▸ Exercise instructions
Show me each line of the listing below where the word "frames" appears.

▸ Information given
════
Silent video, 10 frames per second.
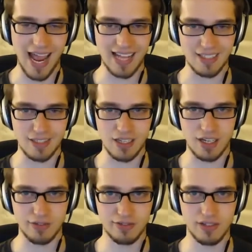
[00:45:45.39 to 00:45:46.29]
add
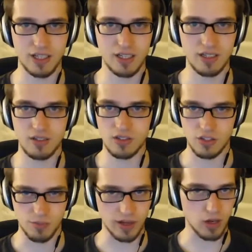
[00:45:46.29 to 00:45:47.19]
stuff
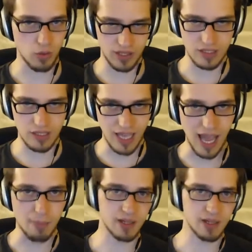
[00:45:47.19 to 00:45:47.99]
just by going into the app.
════
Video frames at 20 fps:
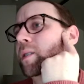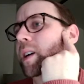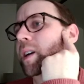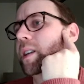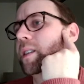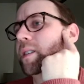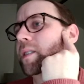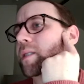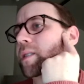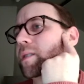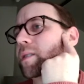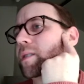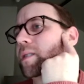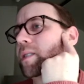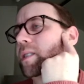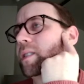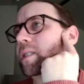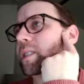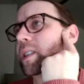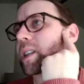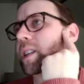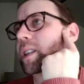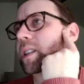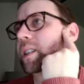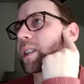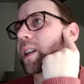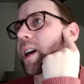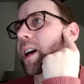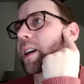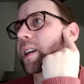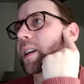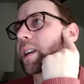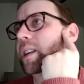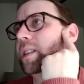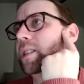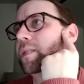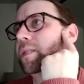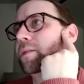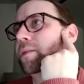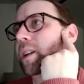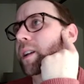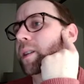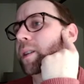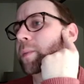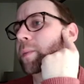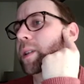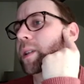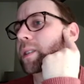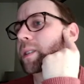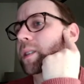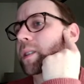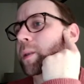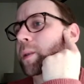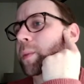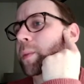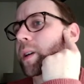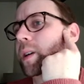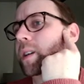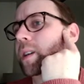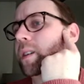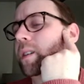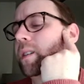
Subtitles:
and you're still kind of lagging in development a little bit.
════
▸ Answer to this task
Silent video, 10 frames per second.
Video frames at 20 fps:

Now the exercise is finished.